Output, word for word, the line that contains "[23:05.40-23:06.40]" and all lines after it in the records below, omitting pictures.

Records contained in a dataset

※

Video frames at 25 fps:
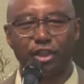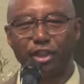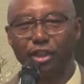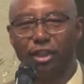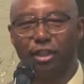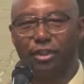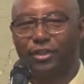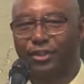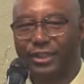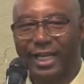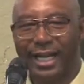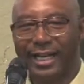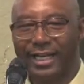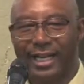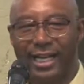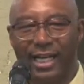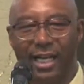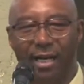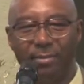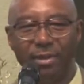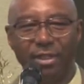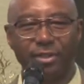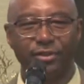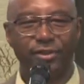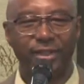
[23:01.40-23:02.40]
looks at
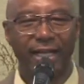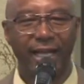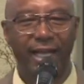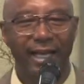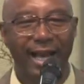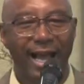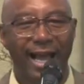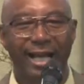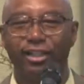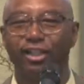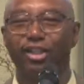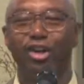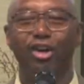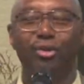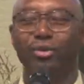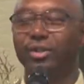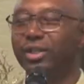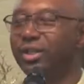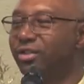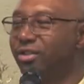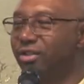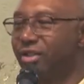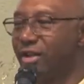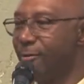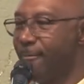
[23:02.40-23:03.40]
him and said, I told
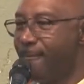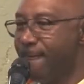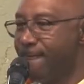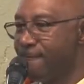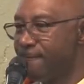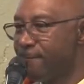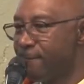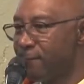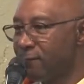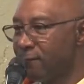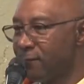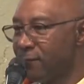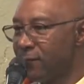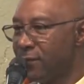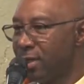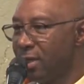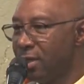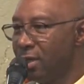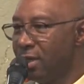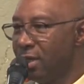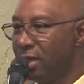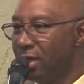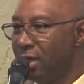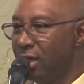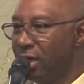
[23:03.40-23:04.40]
you so.
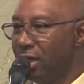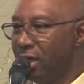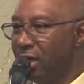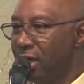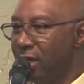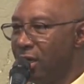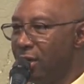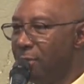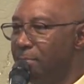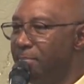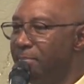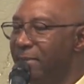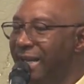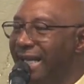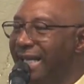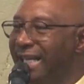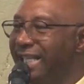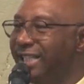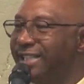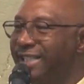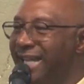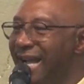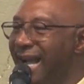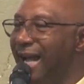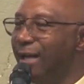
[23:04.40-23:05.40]

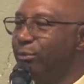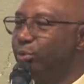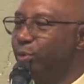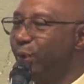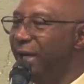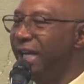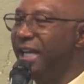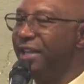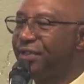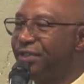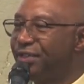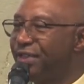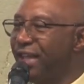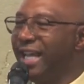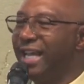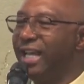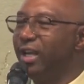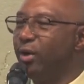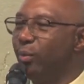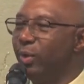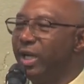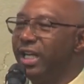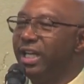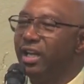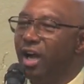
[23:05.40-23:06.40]
Many times we
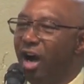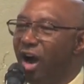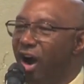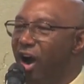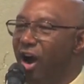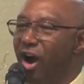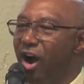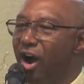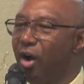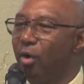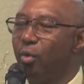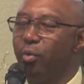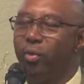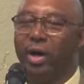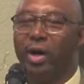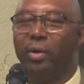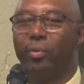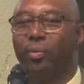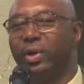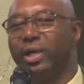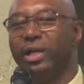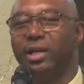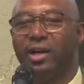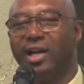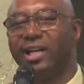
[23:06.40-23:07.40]
think we are
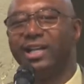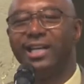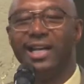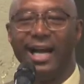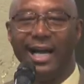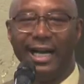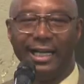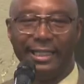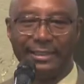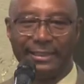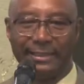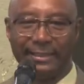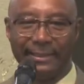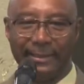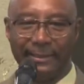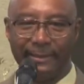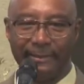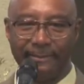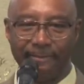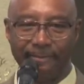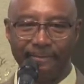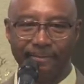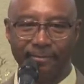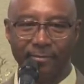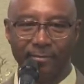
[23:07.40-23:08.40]
what we are not.
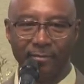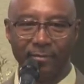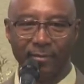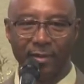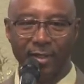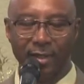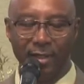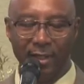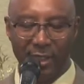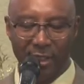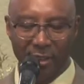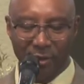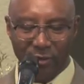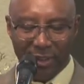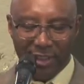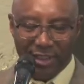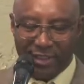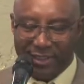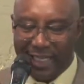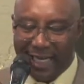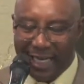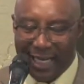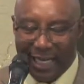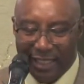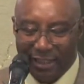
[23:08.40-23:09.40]
So he
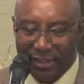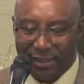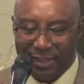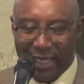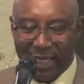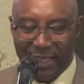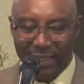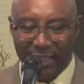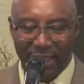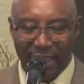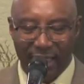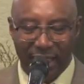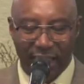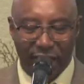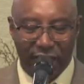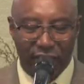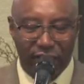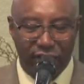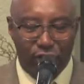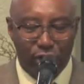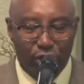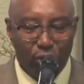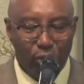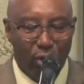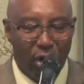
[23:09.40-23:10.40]
says that
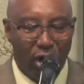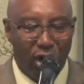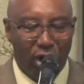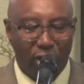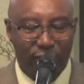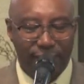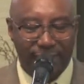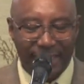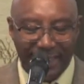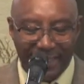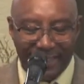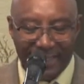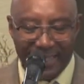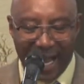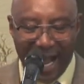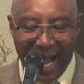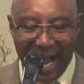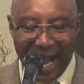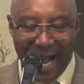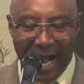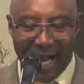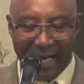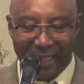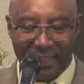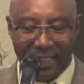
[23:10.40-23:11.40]
you all
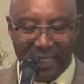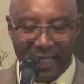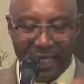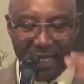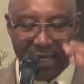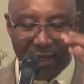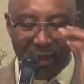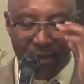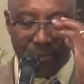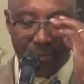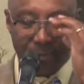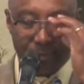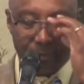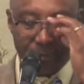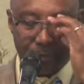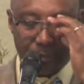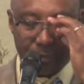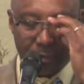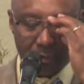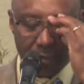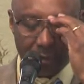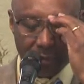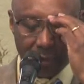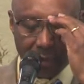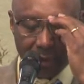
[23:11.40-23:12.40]
denied him.
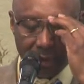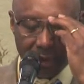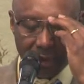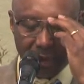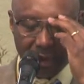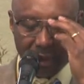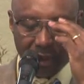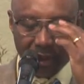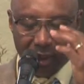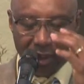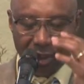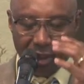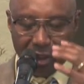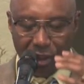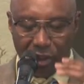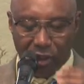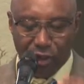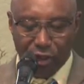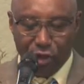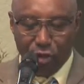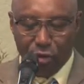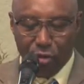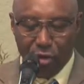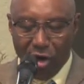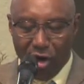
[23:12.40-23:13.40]

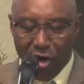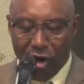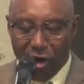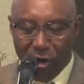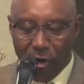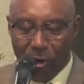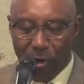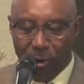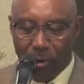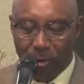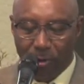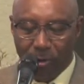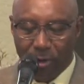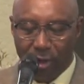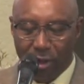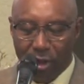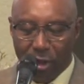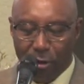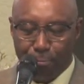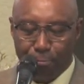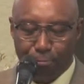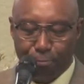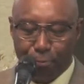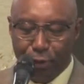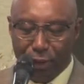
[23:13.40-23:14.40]
You all
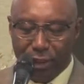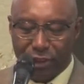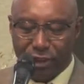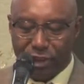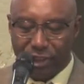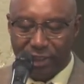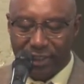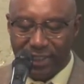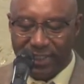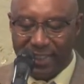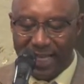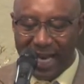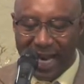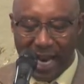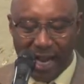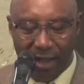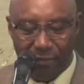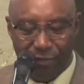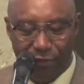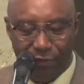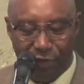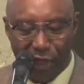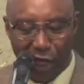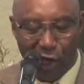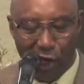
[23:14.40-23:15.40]
put to
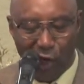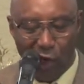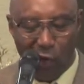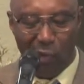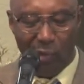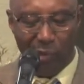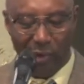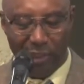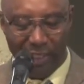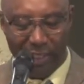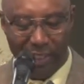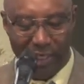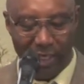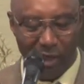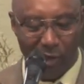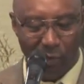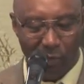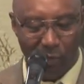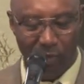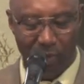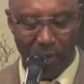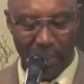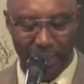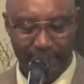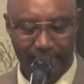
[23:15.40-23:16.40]
death the Holy
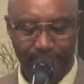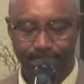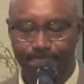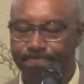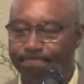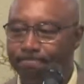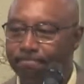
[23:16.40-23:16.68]
One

※

TASK OUTPUT:
[23:05.40-23:06.40]
Many times we
[23:06.40-23:07.40]
think we are
[23:07.40-23:08.40]
what we are not.
[23:08.40-23:09.40]
So he
[23:09.40-23:10.40]
says that
[23:10.40-23:11.40]
you all
[23:11.40-23:12.40]
denied him.
[23:12.40-23:13.40]

[23:13.40-23:14.40]
You all
[23:14.40-23:15.40]
put to
[23:15.40-23:16.40]
death the Holy
[23:16.40-23:16.68]
One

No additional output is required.